■ **TASK ITEM**
Every entry, start to finish, should be printed verbatim without pictures.
──────── AVAILABLE DATA ────────
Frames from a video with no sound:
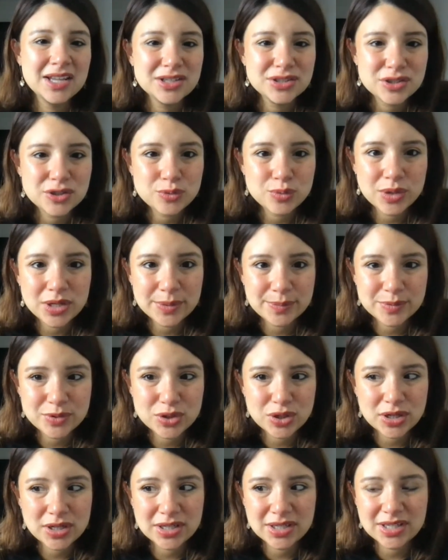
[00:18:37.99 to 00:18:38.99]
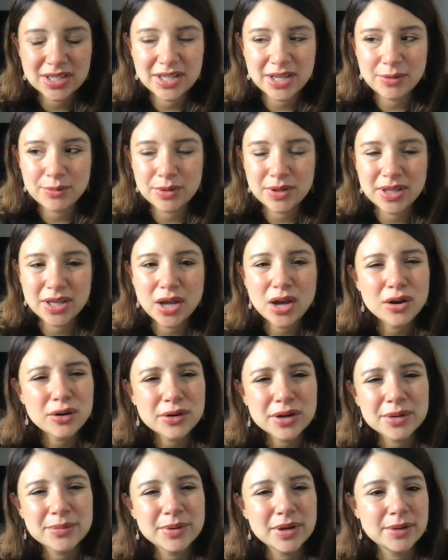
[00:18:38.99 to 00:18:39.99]
Just when I'm starting to get really
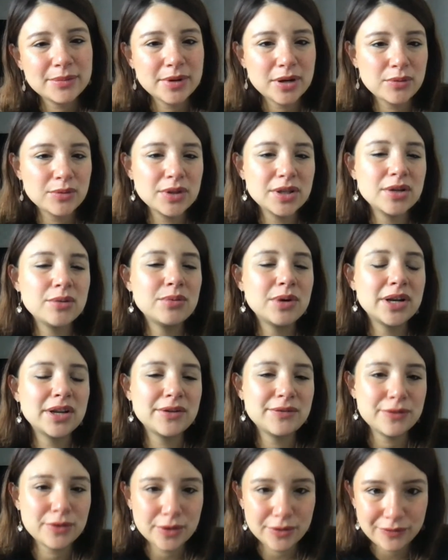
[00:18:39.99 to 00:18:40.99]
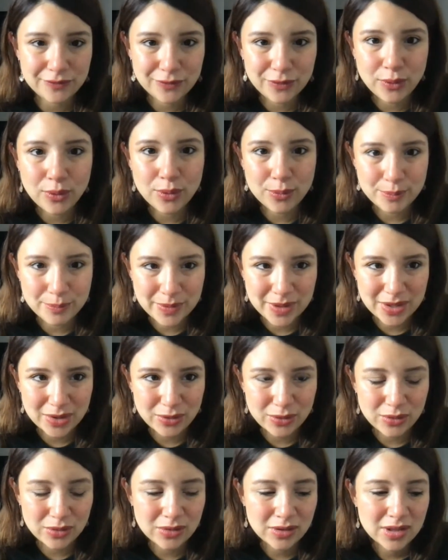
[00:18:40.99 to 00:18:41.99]
hungry, but I'm not really ready for a full
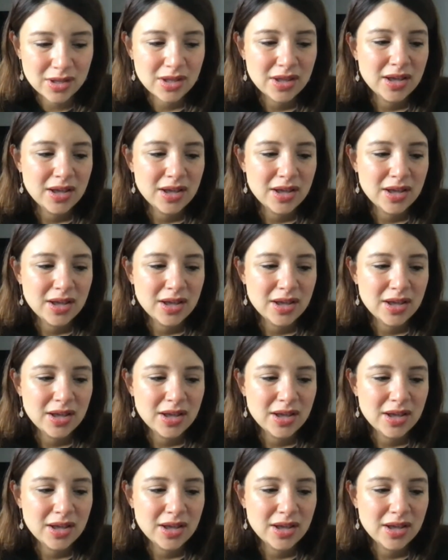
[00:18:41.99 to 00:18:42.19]
meal,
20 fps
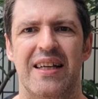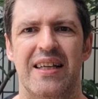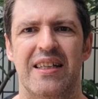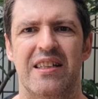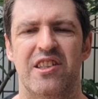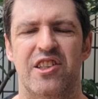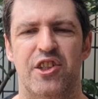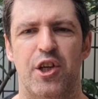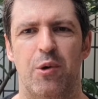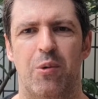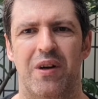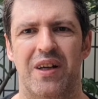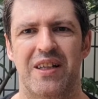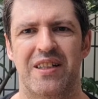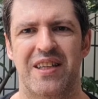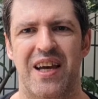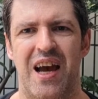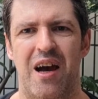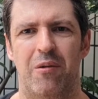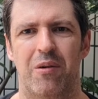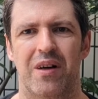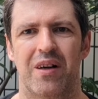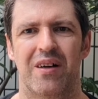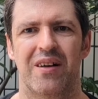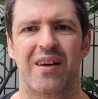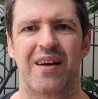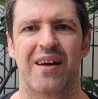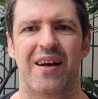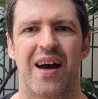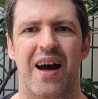in Two on a Tower
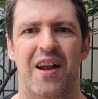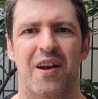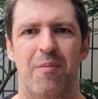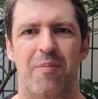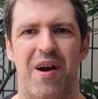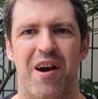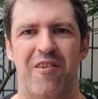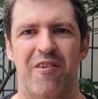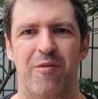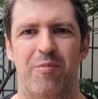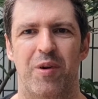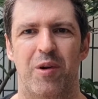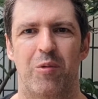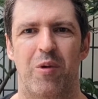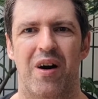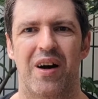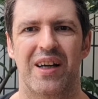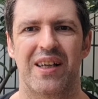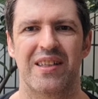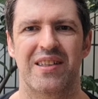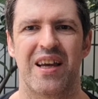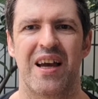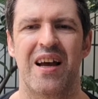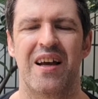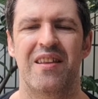and A Pair of Blue Eyes,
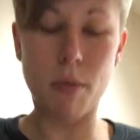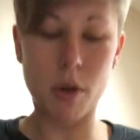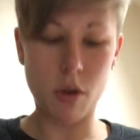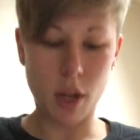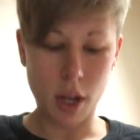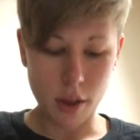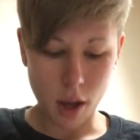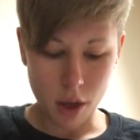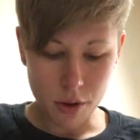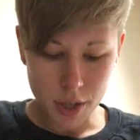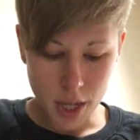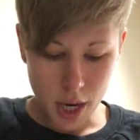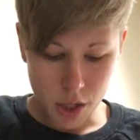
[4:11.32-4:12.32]
I'm gonna do that on the
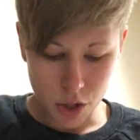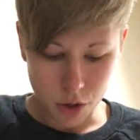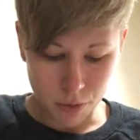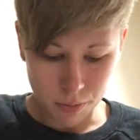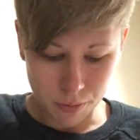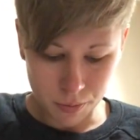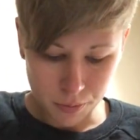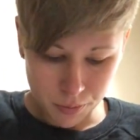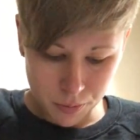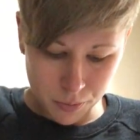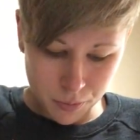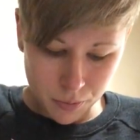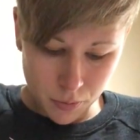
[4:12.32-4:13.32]
other side too.
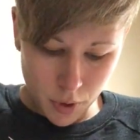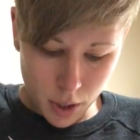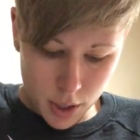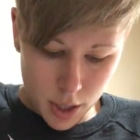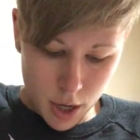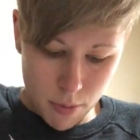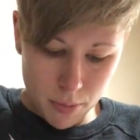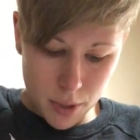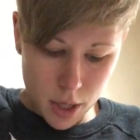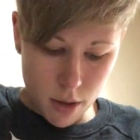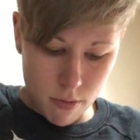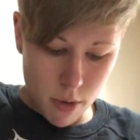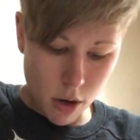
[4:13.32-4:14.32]
Tip to
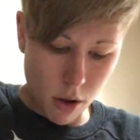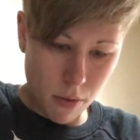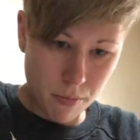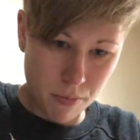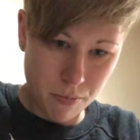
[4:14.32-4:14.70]
the middle.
────────
■ **OUTPUT**
Frames from a video with no sound:
[00:18:37.99 to 00:18:38.99]
[00:18:38.99 to 00:18:39.99]
Just when I'm starting to get really
[00:18:39.99 to 00:18:40.99]
[00:18:40.99 to 00:18:41.99]
hungry, but I'm not really ready for a full
[00:18:41.99 to 00:18:42.19]
meal,
20 fps
in Two on a Tower
and A Pair of Blue Eyes,
[4:11.32-4:12.32]
I'm gonna do that on the
[4:12.32-4:13.32]
other side too.
[4:13.32-4:14.32]
Tip to
[4:14.32-4:14.70]
the middle.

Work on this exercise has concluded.